[Opening Listed entries section]

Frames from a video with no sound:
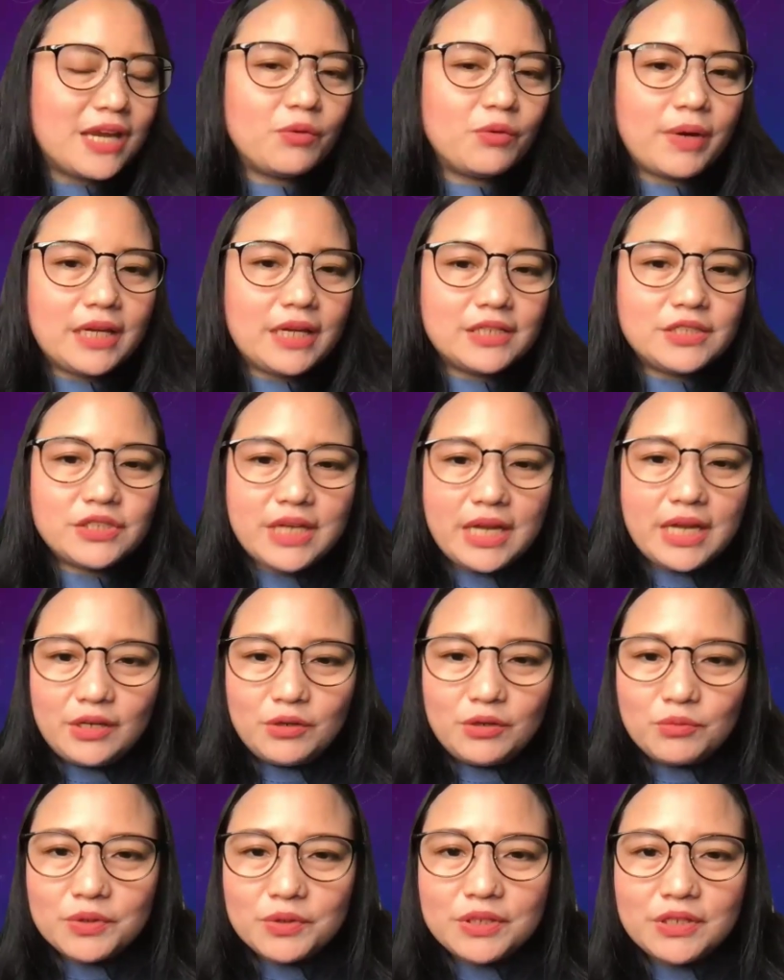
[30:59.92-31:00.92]
anyway,
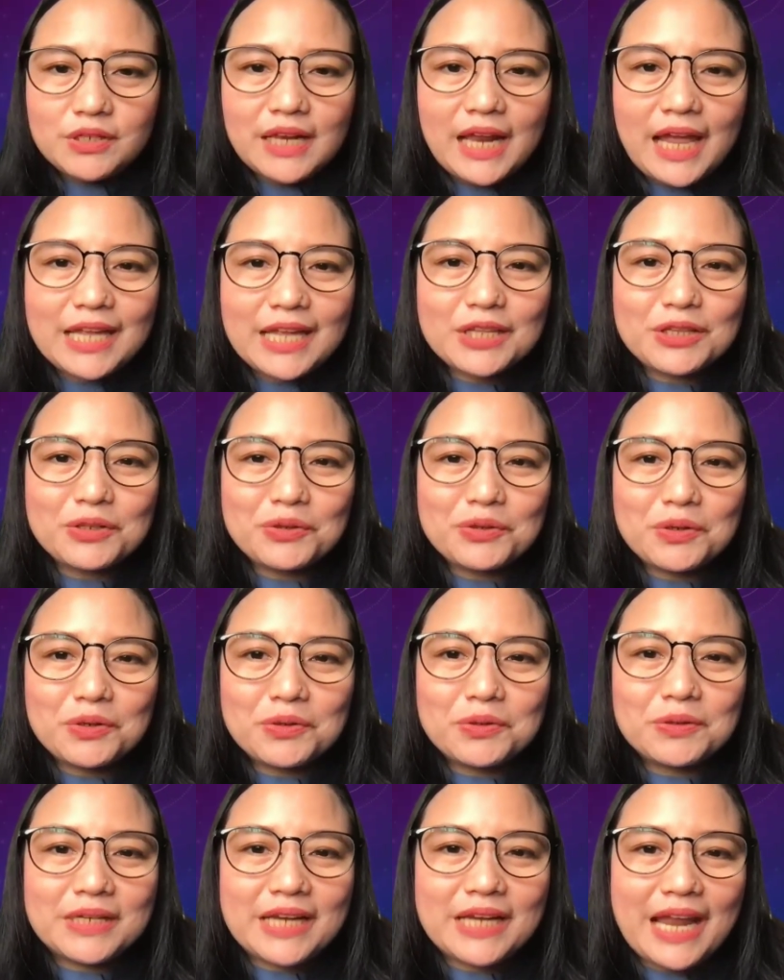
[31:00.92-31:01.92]
Jane, would you like to
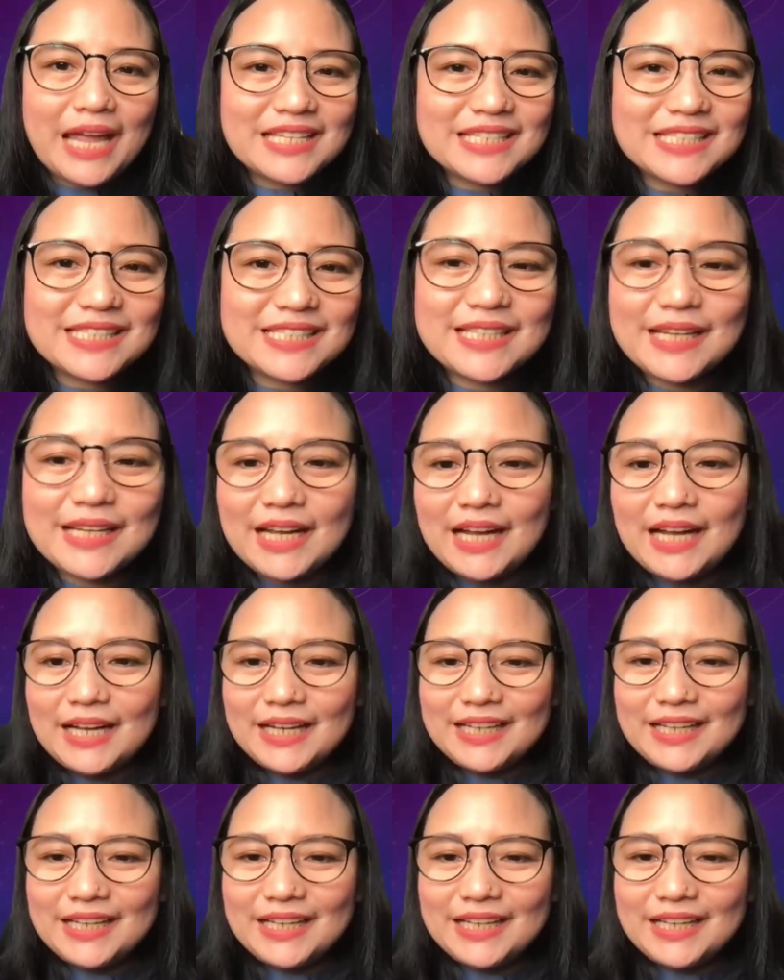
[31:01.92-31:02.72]
go next?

[Closing Listed entries section]

## Exercise requirements
What you return must be the entries above, exactly as they appear, without any pictures.

## Answer space
Frames from a video with no sound:
[30:59.92-31:00.92]
anyway,
[31:00.92-31:01.92]
Jane, would you like to
[31:01.92-31:02.72]
go next?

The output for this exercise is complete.